Interpolating Predictors in High-Dimensional Factor Regression
- URL: http://arxiv.org/abs/2002.02525v3
- Date: Sat, 20 Mar 2021 22:48:52 GMT
- Title: Interpolating Predictors in High-Dimensional Factor Regression
- Authors: Florentina Bunea, Seth Strimas-Mackey, Marten Wegkamp
- Abstract summary: This work studies finite-sample properties of the risk of the minimum-norm interpolating predictor in high-dimensional regression models.
We show that the min-norm interpolating predictor can have similar risk to predictors based on principal components regression and ridge regression, and can improve over LASSO based predictors, in the high-dimensional regime.

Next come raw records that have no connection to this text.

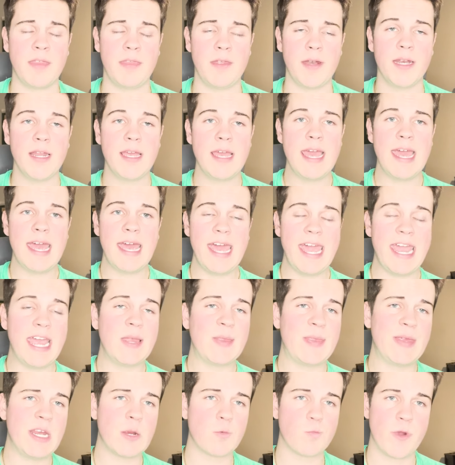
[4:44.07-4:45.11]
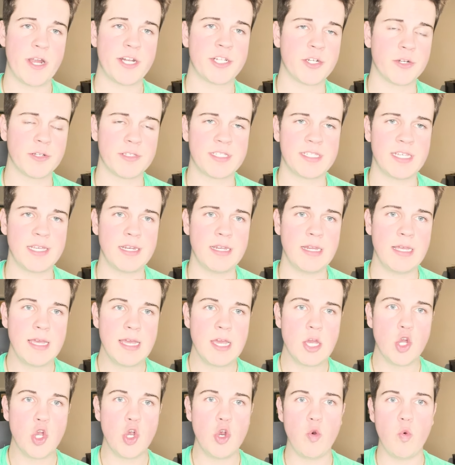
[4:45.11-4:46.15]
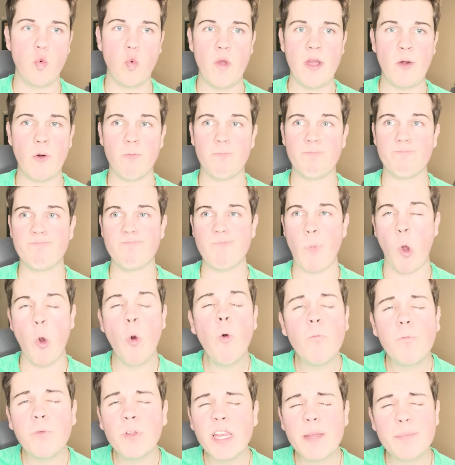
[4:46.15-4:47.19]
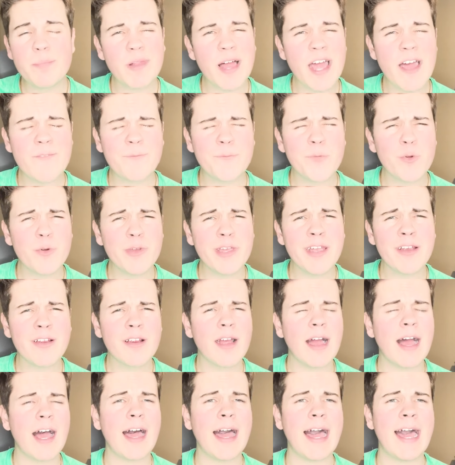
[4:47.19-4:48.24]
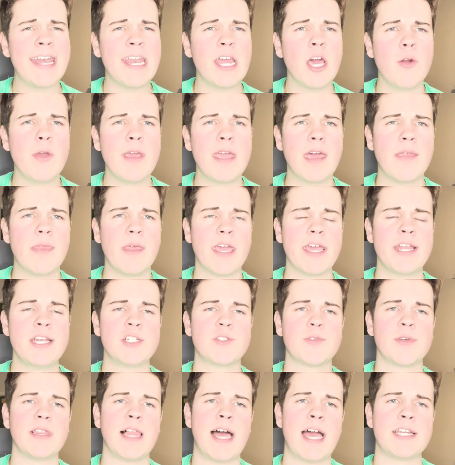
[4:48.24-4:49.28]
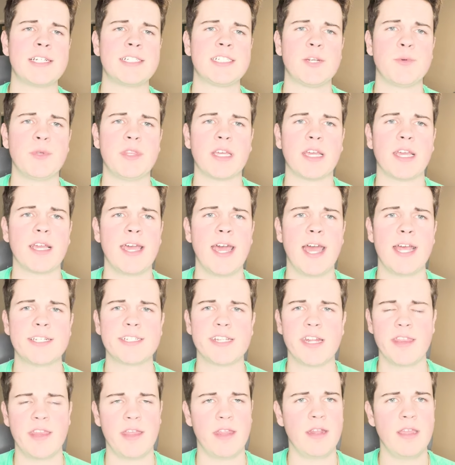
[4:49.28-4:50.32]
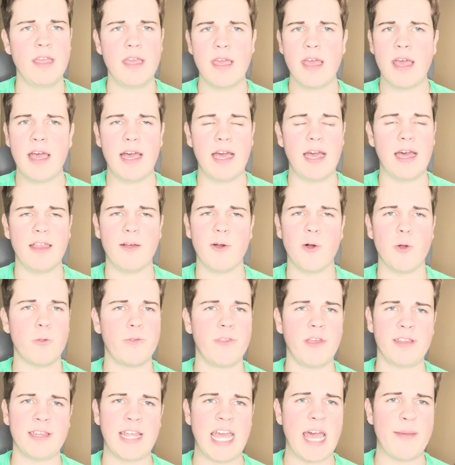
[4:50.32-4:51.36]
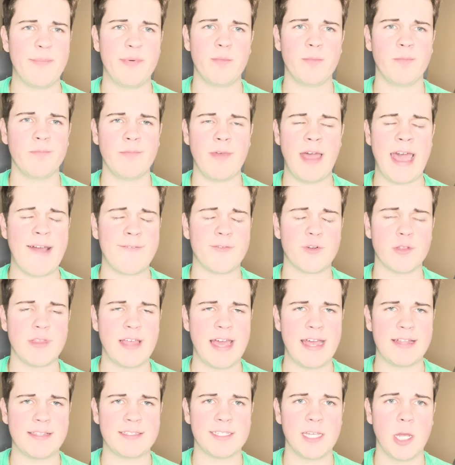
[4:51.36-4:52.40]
And then Anthony Richardson, who will hopefully play a full year. I know he had the injury last year with the concussion, and then the whole thing happened after that.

- Score: 2.1055643409860743
- License: http://arxiv.org/licenses/nonexclusive-distrib/1.0/
- Abstract: This work studies finite-sample properties of the risk of the minimum-norm
interpolating predictor in high-dimensional regression models. If the effective
rank of the covariance matrix $\Sigma$ of the $p$ regression features is much
larger than the sample size $n$, we show that the min-norm interpolating
predictor is not desirable, as its risk approaches the risk of trivially
predicting the response by 0. However, our detailed finite-sample analysis
reveals, surprisingly, that this behavior is not present when the regression
response and the features are {\it jointly} low-dimensional, following a widely
used factor regression model. Within this popular model class, and when the
effective rank of $\Sigma$ is smaller than $n$, while still allowing for $p \gg
n$, both the bias and the variance terms of the excess risk can be controlled,
and the risk of the minimum-norm interpolating predictor approaches optimal
benchmarks. Moreover, through a detailed analysis of the bias term, we exhibit
model classes under which our upper bound on the excess risk approaches zero,
while the corresponding upper bound in the recent work arXiv:1906.11300
diverges. Furthermore, we show that the minimum-norm interpolating predictor
analyzed under the factor regression model, despite being model-agnostic and
devoid of tuning parameters, can have similar risk to predictors based on
principal components regression and ridge regression, and can improve over
LASSO based predictors, in the high-dimensional regime.